## Problem statement
The listing below should be reproduced precisely, except for its images.

## Records for this task
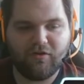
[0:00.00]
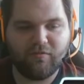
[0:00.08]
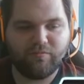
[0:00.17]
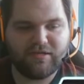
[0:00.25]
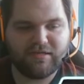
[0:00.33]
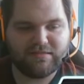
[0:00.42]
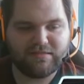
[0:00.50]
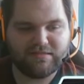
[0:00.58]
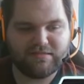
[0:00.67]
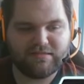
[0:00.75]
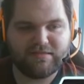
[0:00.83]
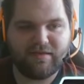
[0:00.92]
brings the
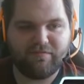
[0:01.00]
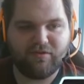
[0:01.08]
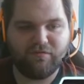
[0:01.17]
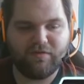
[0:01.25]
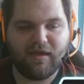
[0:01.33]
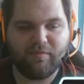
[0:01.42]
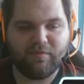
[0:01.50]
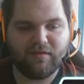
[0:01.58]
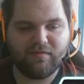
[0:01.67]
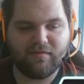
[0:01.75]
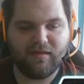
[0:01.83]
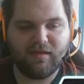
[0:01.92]
7 of
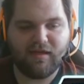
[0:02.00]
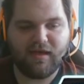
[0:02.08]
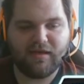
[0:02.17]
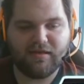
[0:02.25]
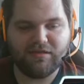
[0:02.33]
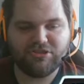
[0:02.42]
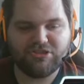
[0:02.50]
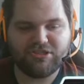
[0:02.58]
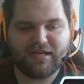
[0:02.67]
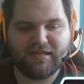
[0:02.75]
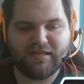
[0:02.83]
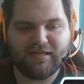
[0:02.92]
diamonds. I
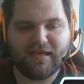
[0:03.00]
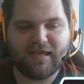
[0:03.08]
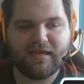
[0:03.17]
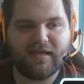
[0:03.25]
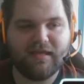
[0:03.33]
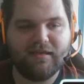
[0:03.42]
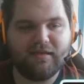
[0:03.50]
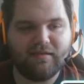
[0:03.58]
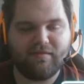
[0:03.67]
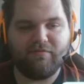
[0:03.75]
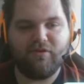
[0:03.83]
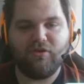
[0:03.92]
check it again, and
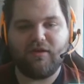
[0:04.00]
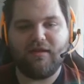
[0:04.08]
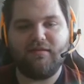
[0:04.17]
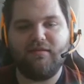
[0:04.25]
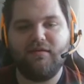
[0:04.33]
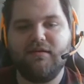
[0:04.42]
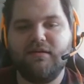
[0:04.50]
let's have a look at the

## Response to this task
[0:00.00]
[0:00.08]
[0:00.17]
[0:00.25]
[0:00.33]
[0:00.42]
[0:00.50]
[0:00.58]
[0:00.67]
[0:00.75]
[0:00.83]
[0:00.92]
brings the
[0:01.00]
[0:01.08]
[0:01.17]
[0:01.25]
[0:01.33]
[0:01.42]
[0:01.50]
[0:01.58]
[0:01.67]
[0:01.75]
[0:01.83]
[0:01.92]
7 of
[0:02.00]
[0:02.08]
[0:02.17]
[0:02.25]
[0:02.33]
[0:02.42]
[0:02.50]
[0:02.58]
[0:02.67]
[0:02.75]
[0:02.83]
[0:02.92]
diamonds. I
[0:03.00]
[0:03.08]
[0:03.17]
[0:03.25]
[0:03.33]
[0:03.42]
[0:03.50]
[0:03.58]
[0:03.67]
[0:03.75]
[0:03.83]
[0:03.92]
check it again, and
[0:04.00]
[0:04.08]
[0:04.17]
[0:04.25]
[0:04.33]
[0:04.42]
[0:04.50]
let's have a look at the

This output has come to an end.